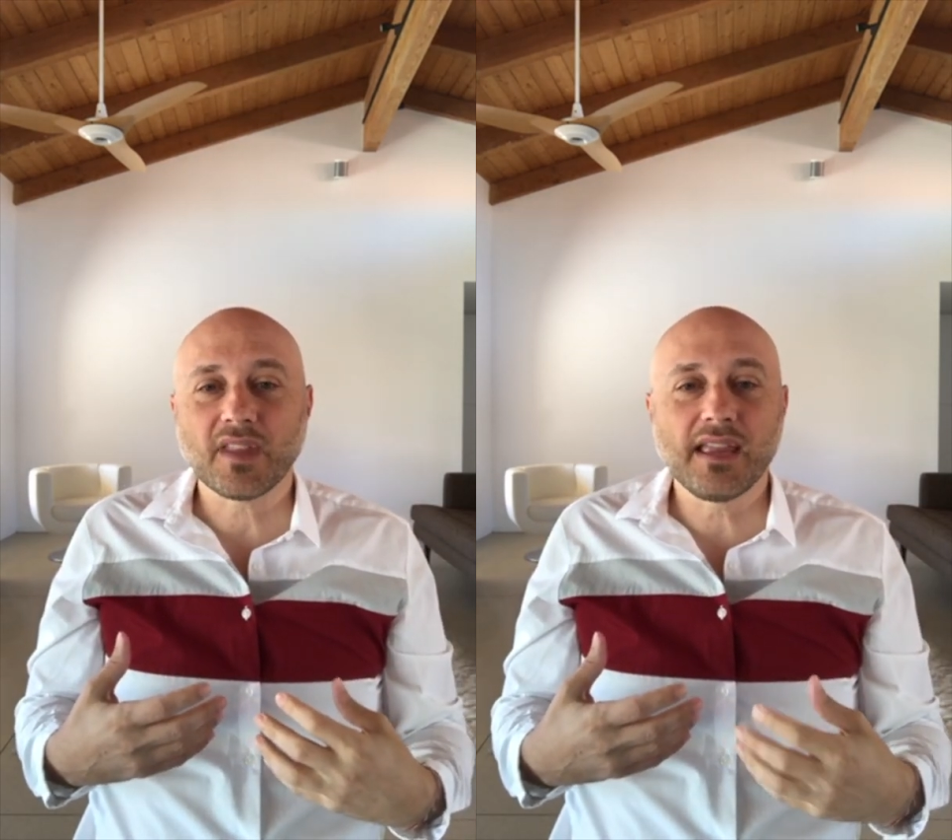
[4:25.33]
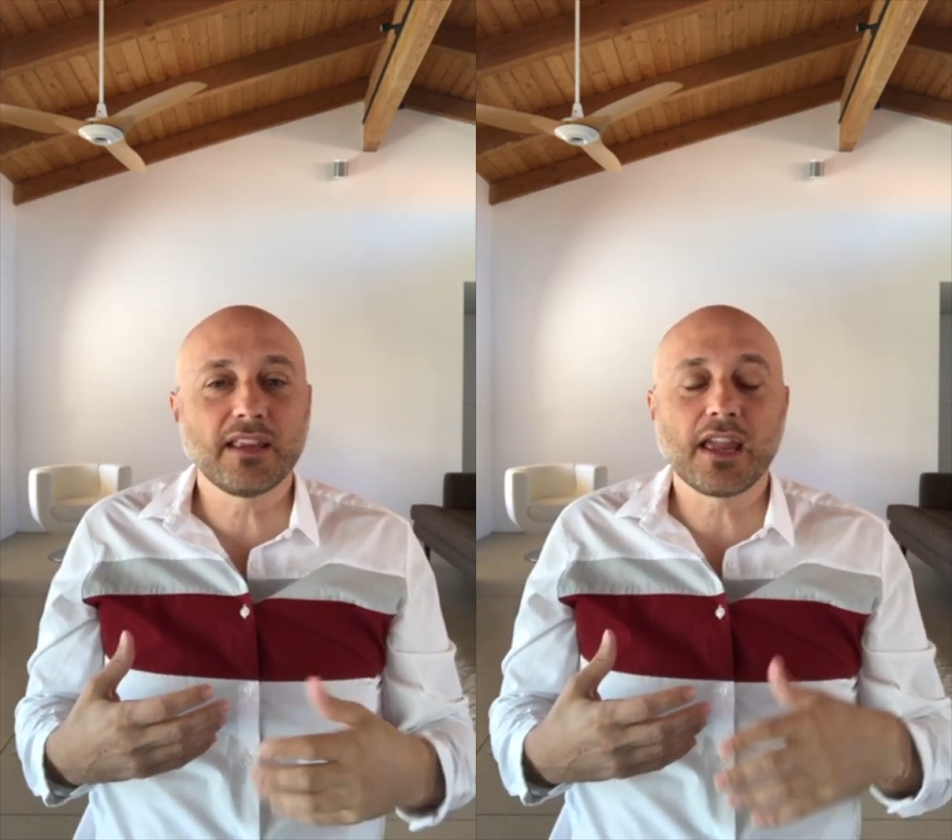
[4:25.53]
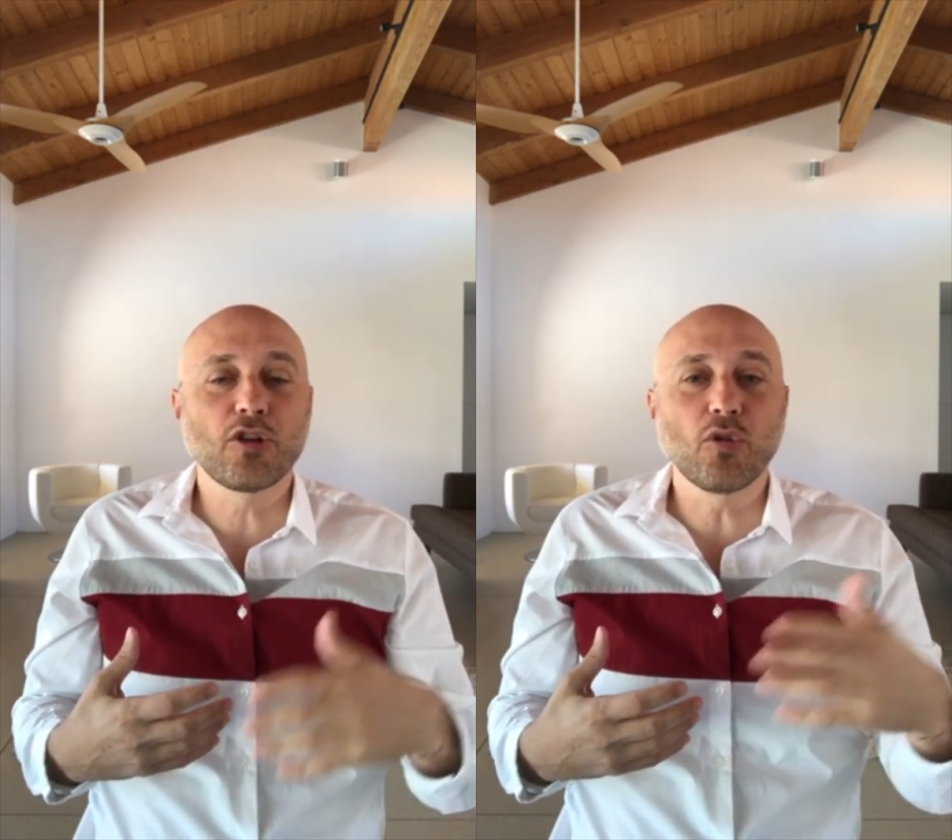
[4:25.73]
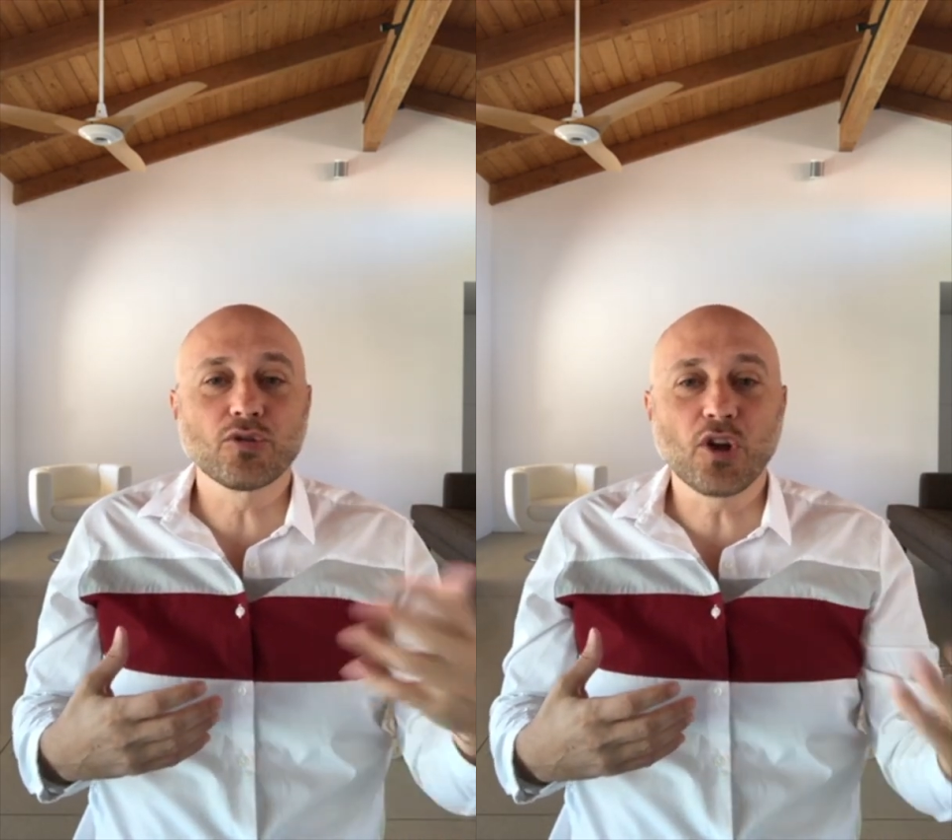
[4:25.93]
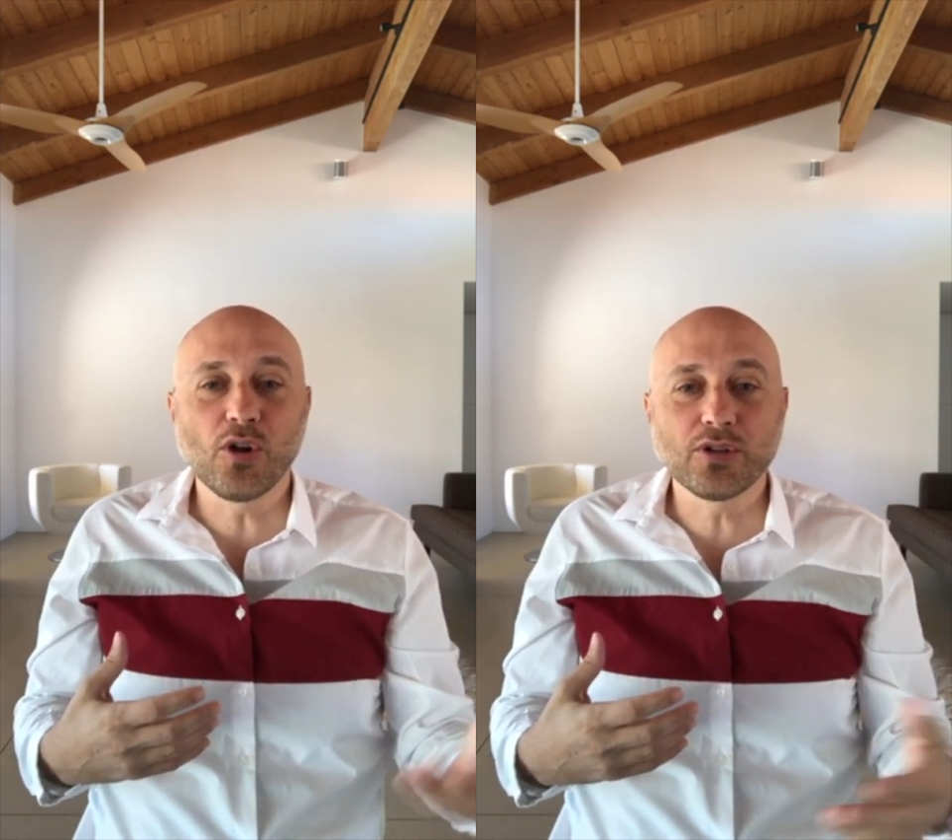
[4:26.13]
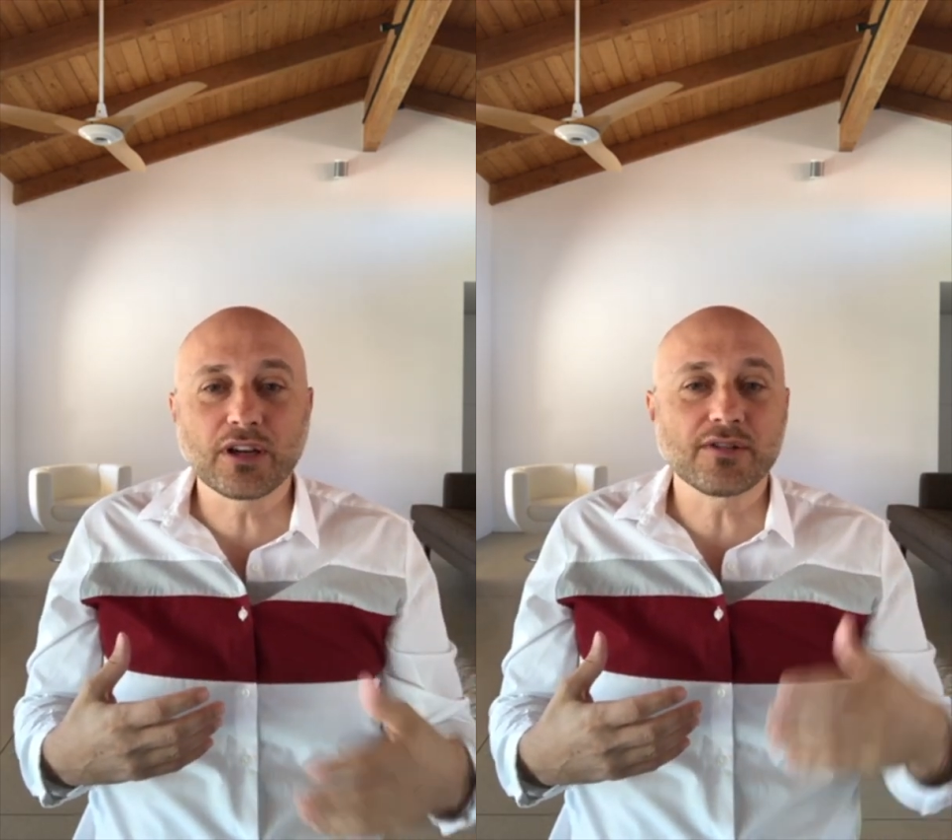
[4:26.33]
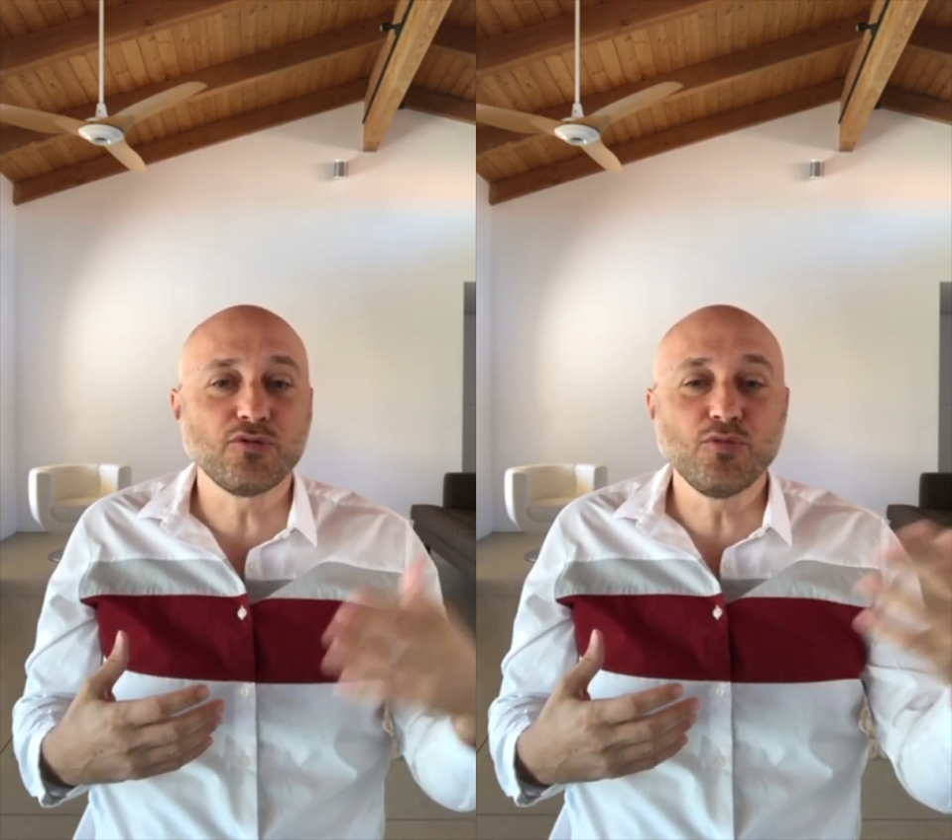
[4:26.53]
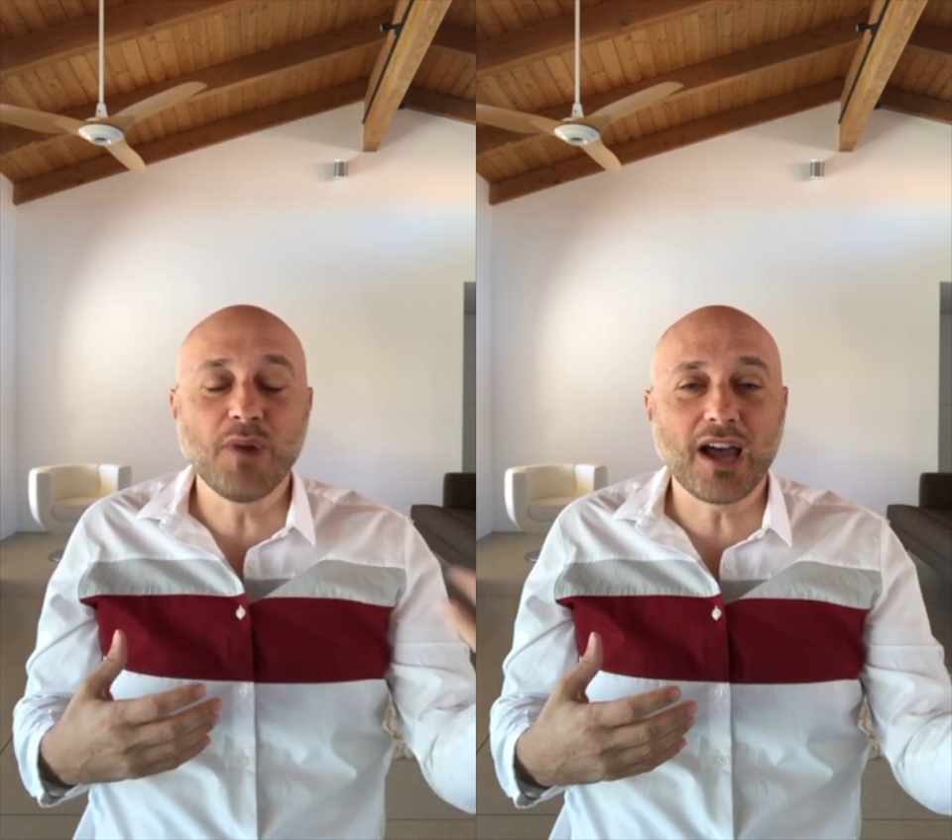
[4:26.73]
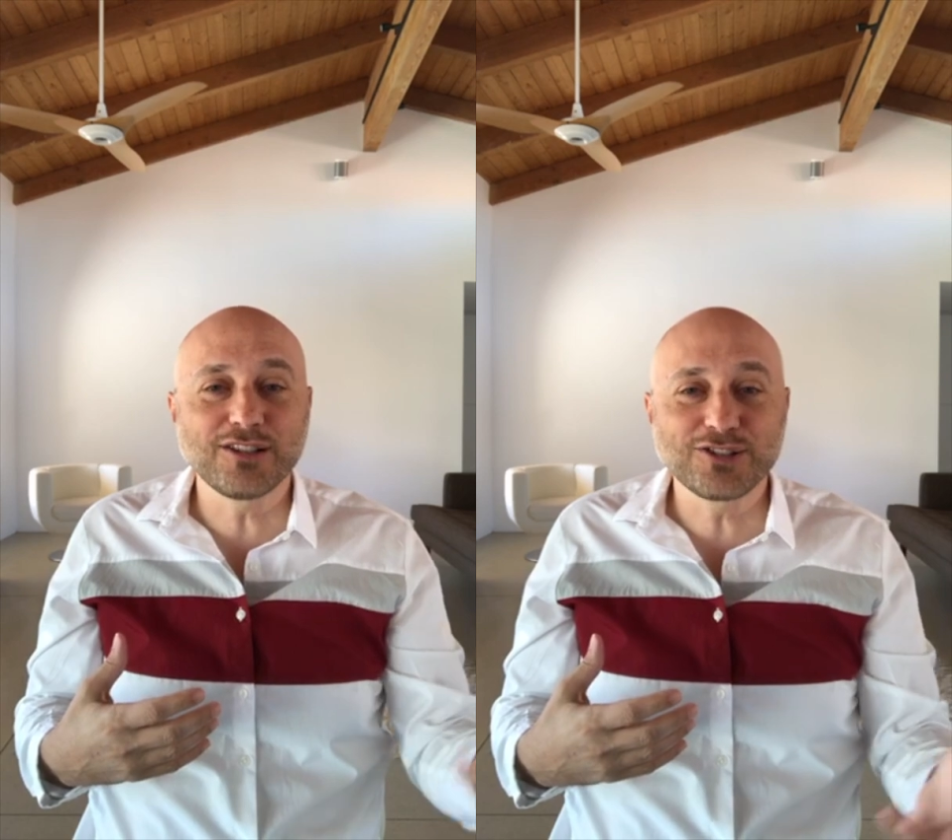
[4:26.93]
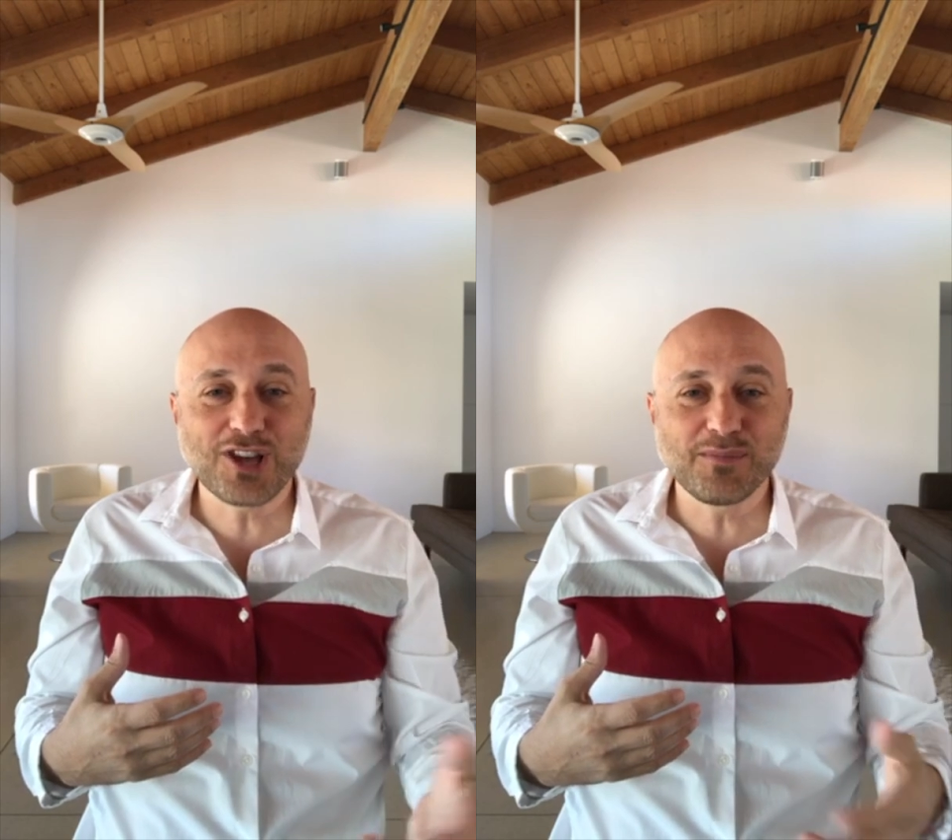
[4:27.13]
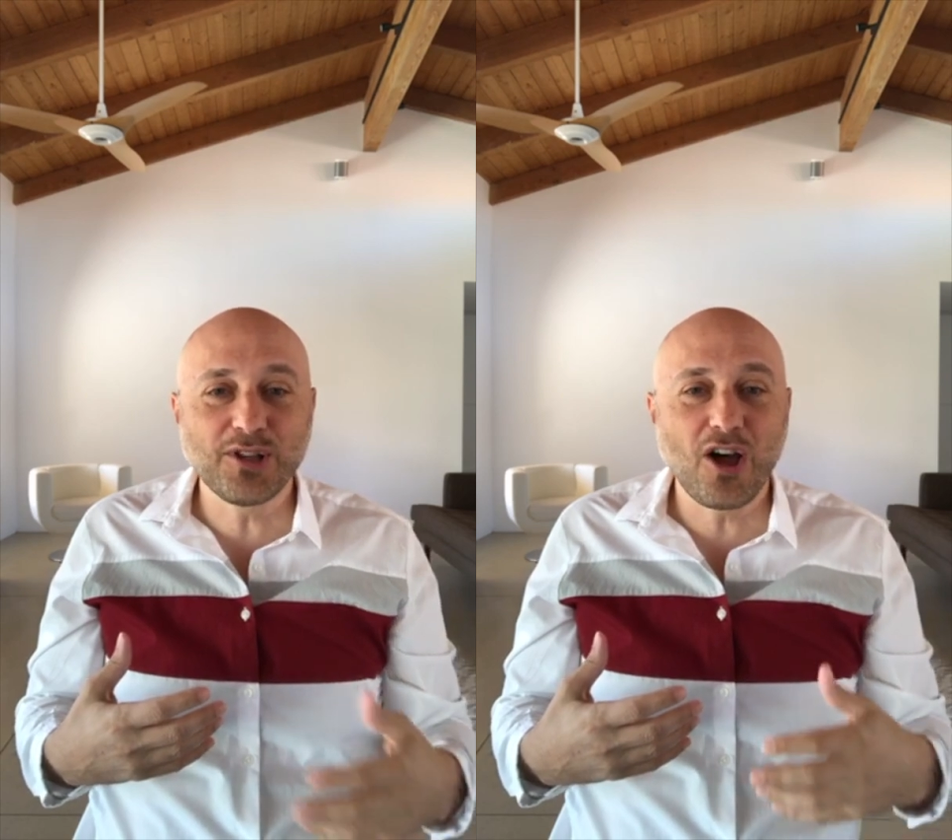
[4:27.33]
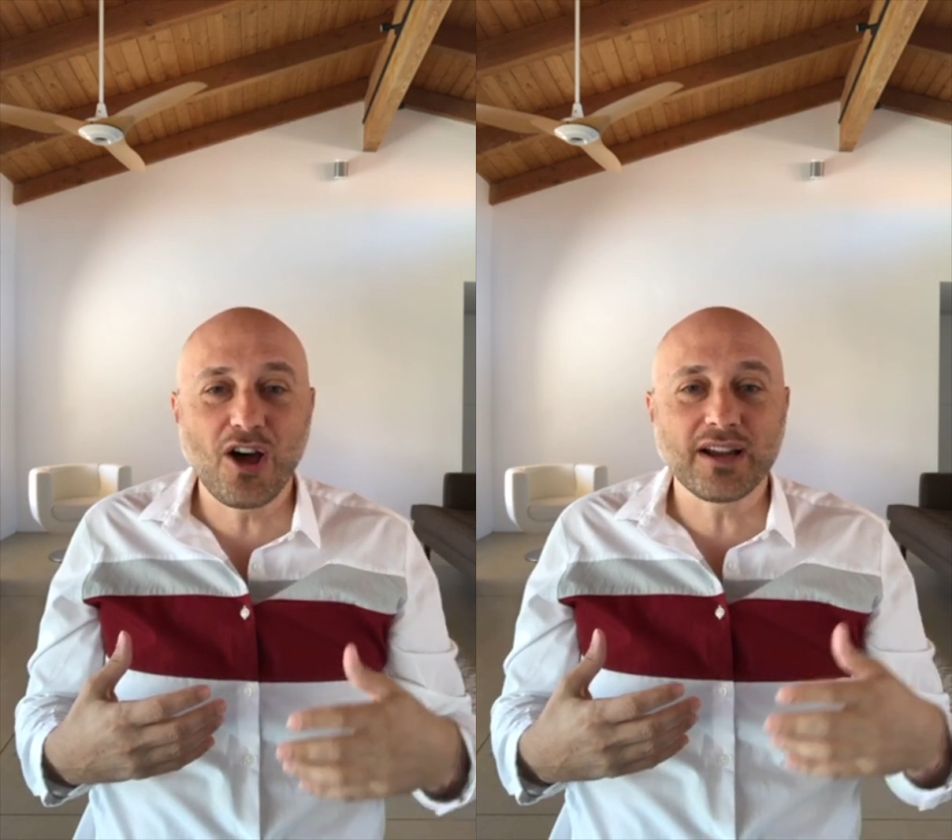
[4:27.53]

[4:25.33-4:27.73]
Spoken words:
It grows old. New models come along.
==================================================
**What is required**. Transcribe the listing in full and omit the pictures.

**Answer box**.
[4:25.33]
[4:25.53]
[4:25.73]
[4:25.93]
[4:26.13]
[4:26.33]
[4:26.53]
[4:26.73]
[4:26.93]
[4:27.13]
[4:27.33]
[4:27.53]

[4:25.33-4:27.73]
Spoken words:
It grows old. New models come along.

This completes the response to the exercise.